La decisión de Pablo Casado de cepillarse a Alfonso Alonso como candidato a lehendakari ha causado entre nosotros un verdadero terremoto político. Entre las múltiples reacciones sobre la cuestión han destacado, cómo no, aquellas que han hecho referencia al poco respeto que tiene Madrid hacia una militancia vasca que, al parecer, apoyaba mayoritariamente al ahora defenestrado.
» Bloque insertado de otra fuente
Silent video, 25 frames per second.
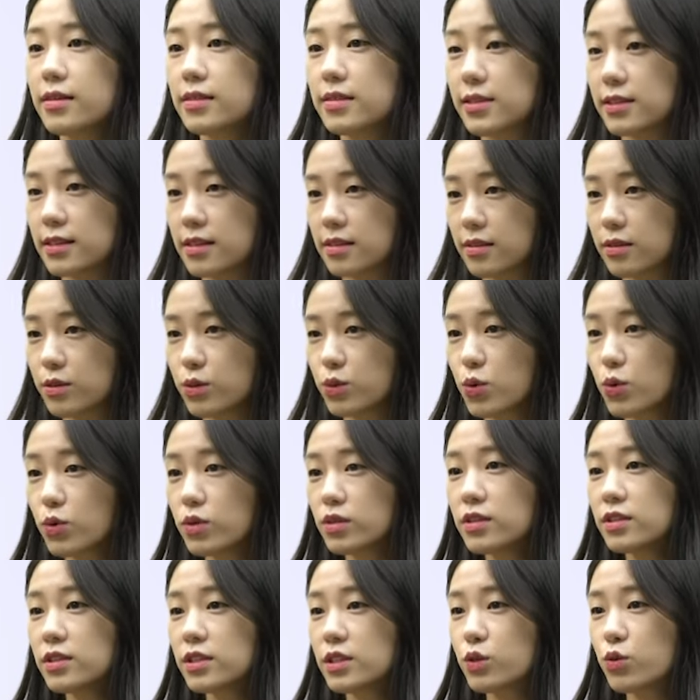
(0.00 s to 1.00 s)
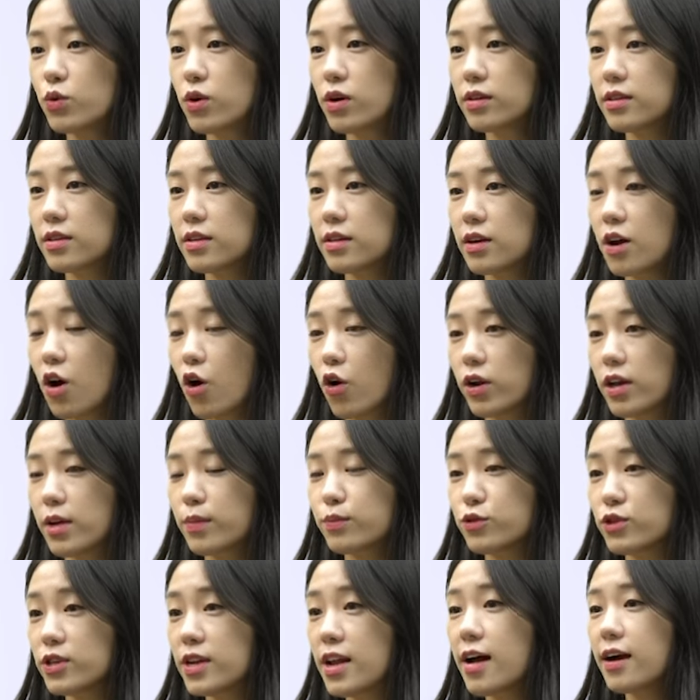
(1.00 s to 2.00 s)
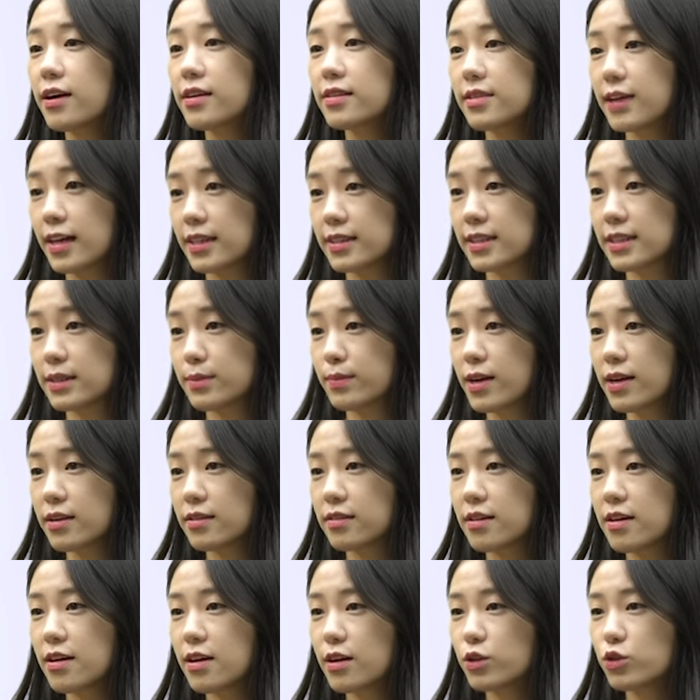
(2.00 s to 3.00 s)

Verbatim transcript: 즉, 토큰 증권은 거래 물량은 낮지만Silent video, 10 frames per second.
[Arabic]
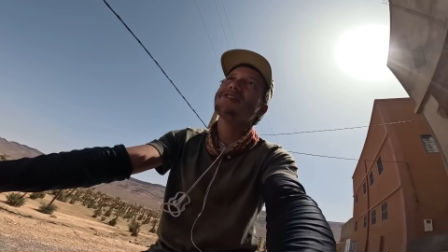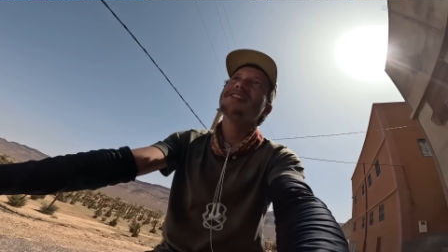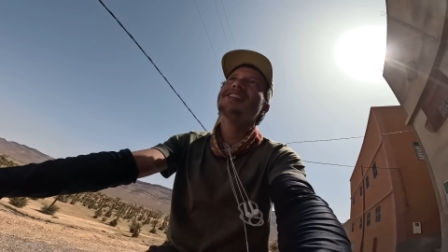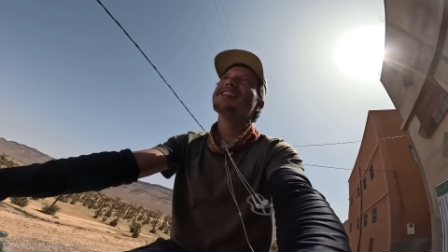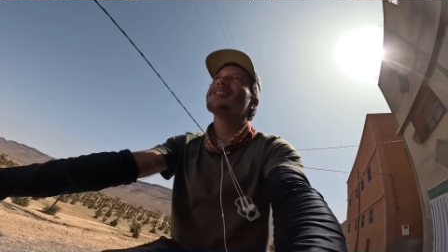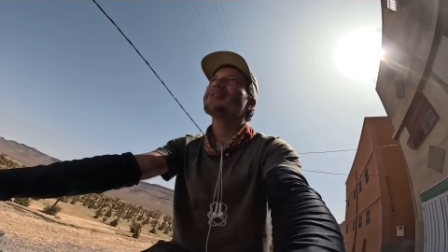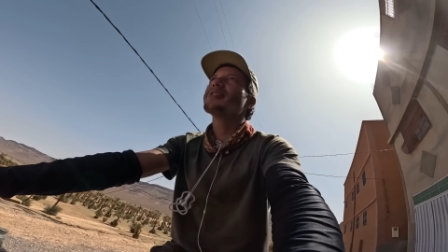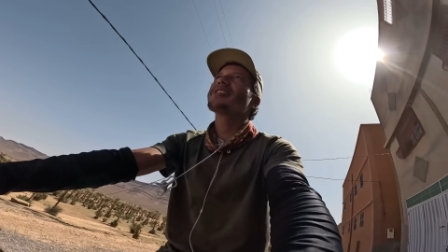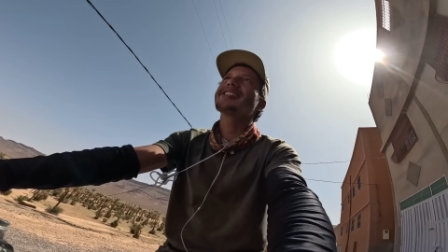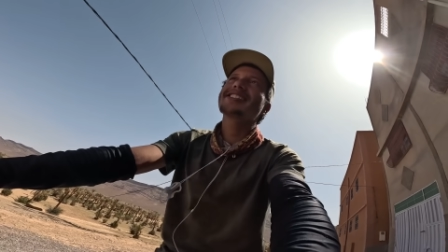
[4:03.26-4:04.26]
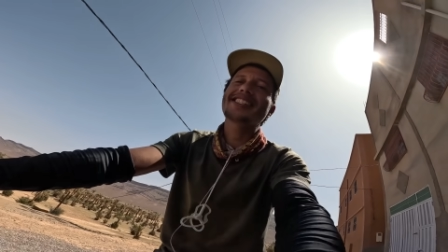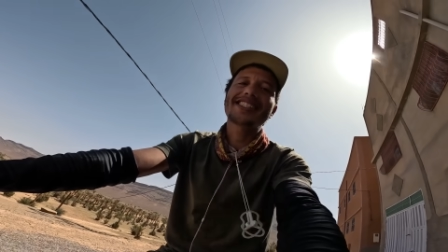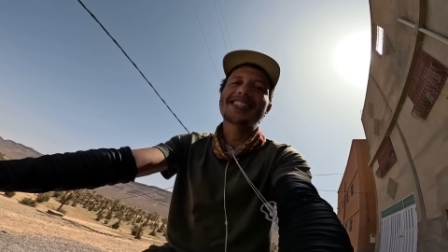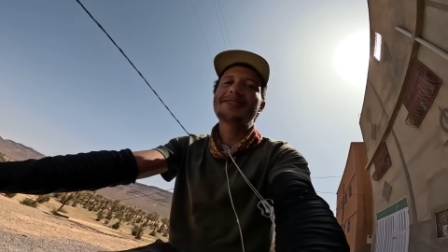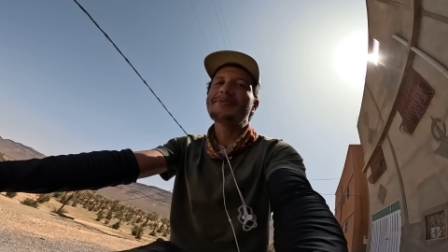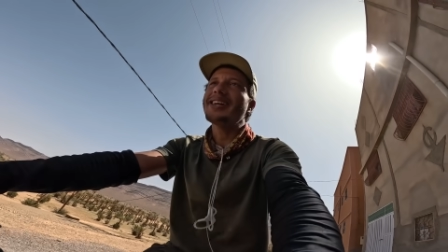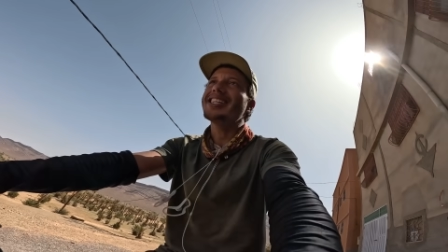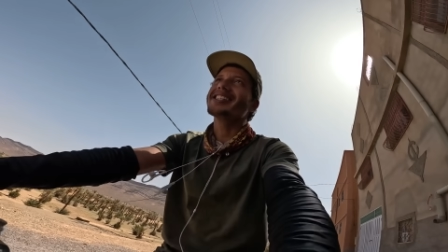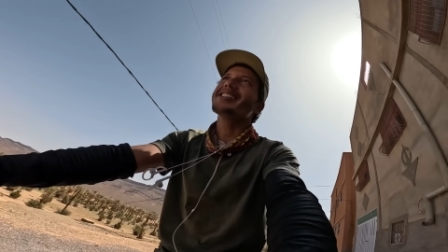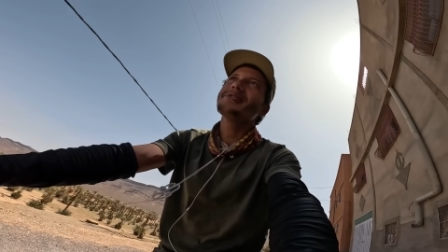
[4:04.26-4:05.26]
والو يلاه تغدات
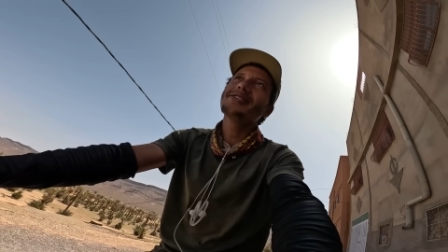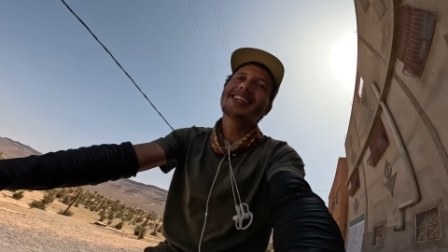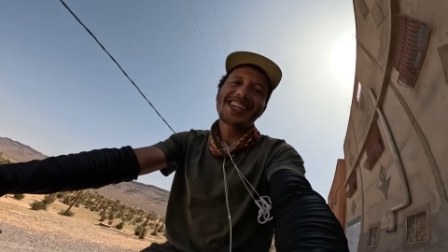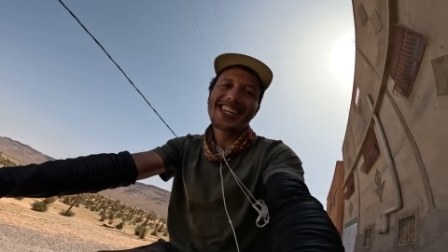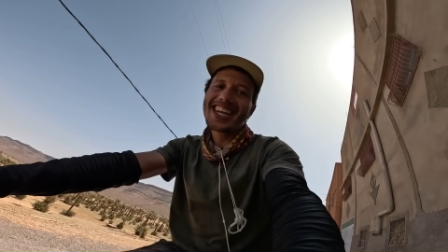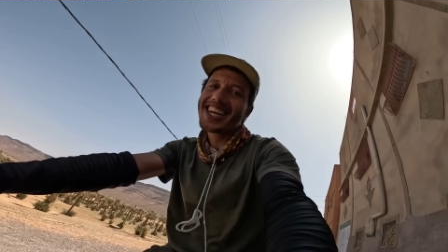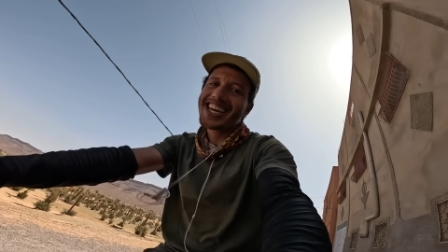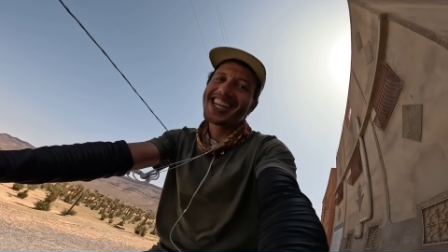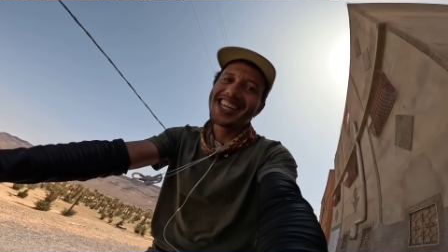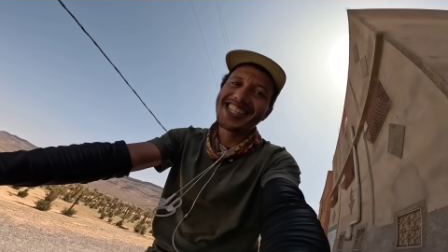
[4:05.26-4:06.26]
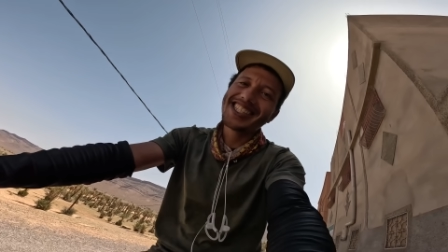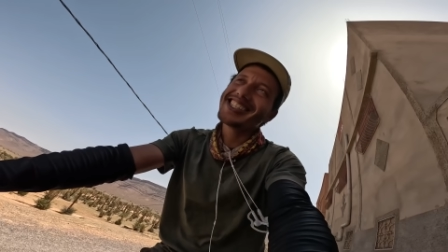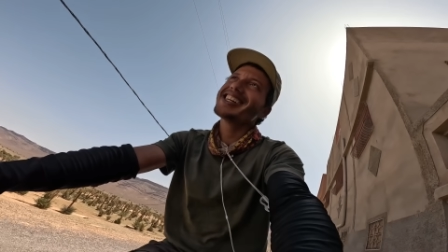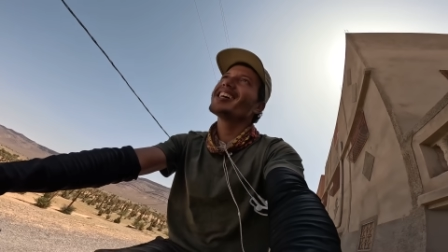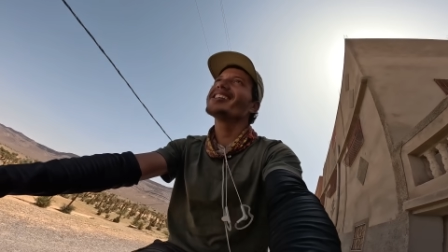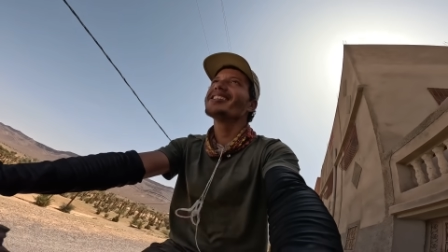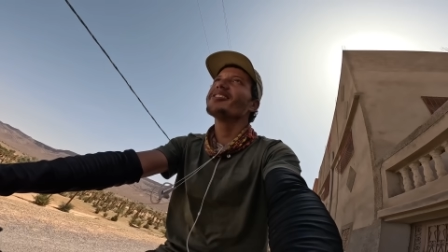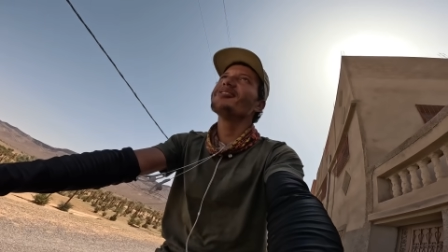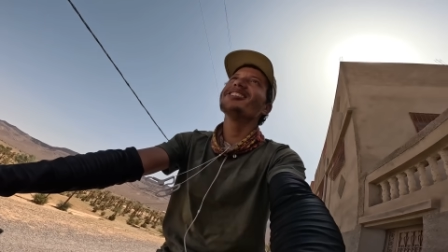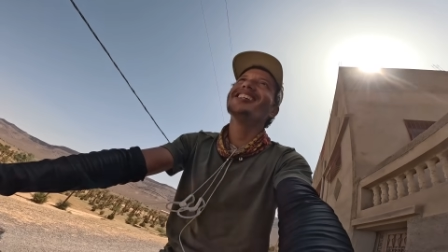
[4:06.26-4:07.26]
معلي الدراري الله يكليش
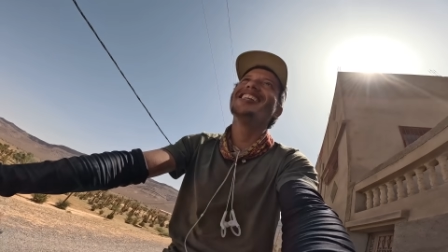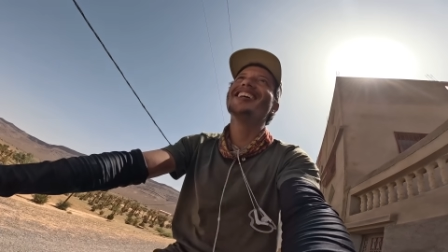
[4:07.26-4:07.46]
الله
Certera crítica.

Causa asombro, sin embargo, el escaso revuelo que se forma aquí normalmente con decisiones similares, esto es, cuando los órganos nacionales de otros partidos se pasan por el arco del triunfo la voluntad expresada por sus gentes en ámbitos inferiores, esos en los que, piensa uno, deberían tener capacidad de elegir y decidir candidatos, dirigentes y otras cuestiones. No debería cegarnos el hecho de que para unos la nación sea España y para otros Euskal Herria, ya que el pecado, de existir, es el mismo. También la argumentación es siempre la misma: los estatutos, los sacrosantos estatutos. Sacrosantos como la Constitución, qué ironía.

Tenemos nuestra historia reciente lo suficientemente poblada de variadas imposiciones para que no tengamos que fijar constantemente la mirada acusatoria en Madrid. Por tener, tenemos hasta a multitud de camaleónicos militantes de partidos a los que les ha parecido bien y mal tal proceder en función de cómo les ha ido en la feria. Concretando, en función de su relación con los mandamases de los órganos nacionales y lo bien (o mal) que estos se han portado con ellos.

Ruboriza bastante leer y escuchar a ciertas personas indignadas con la barrabasada de Casado, que lo es, pero incapaces de mirar a sus propias casas e incluso de recordar sus propios actos. Es que es muy fácil despotricar siempre contra Madrid. Empezamos pensando que las mejores croquetas del mundo son las de casa, continuamos defendiendo que nuestros deportistas favoritos nunca se dopan -siempre hay una explicación- y terminamos convencidos de que los desprecios a la militancia proceden solo de Madrid.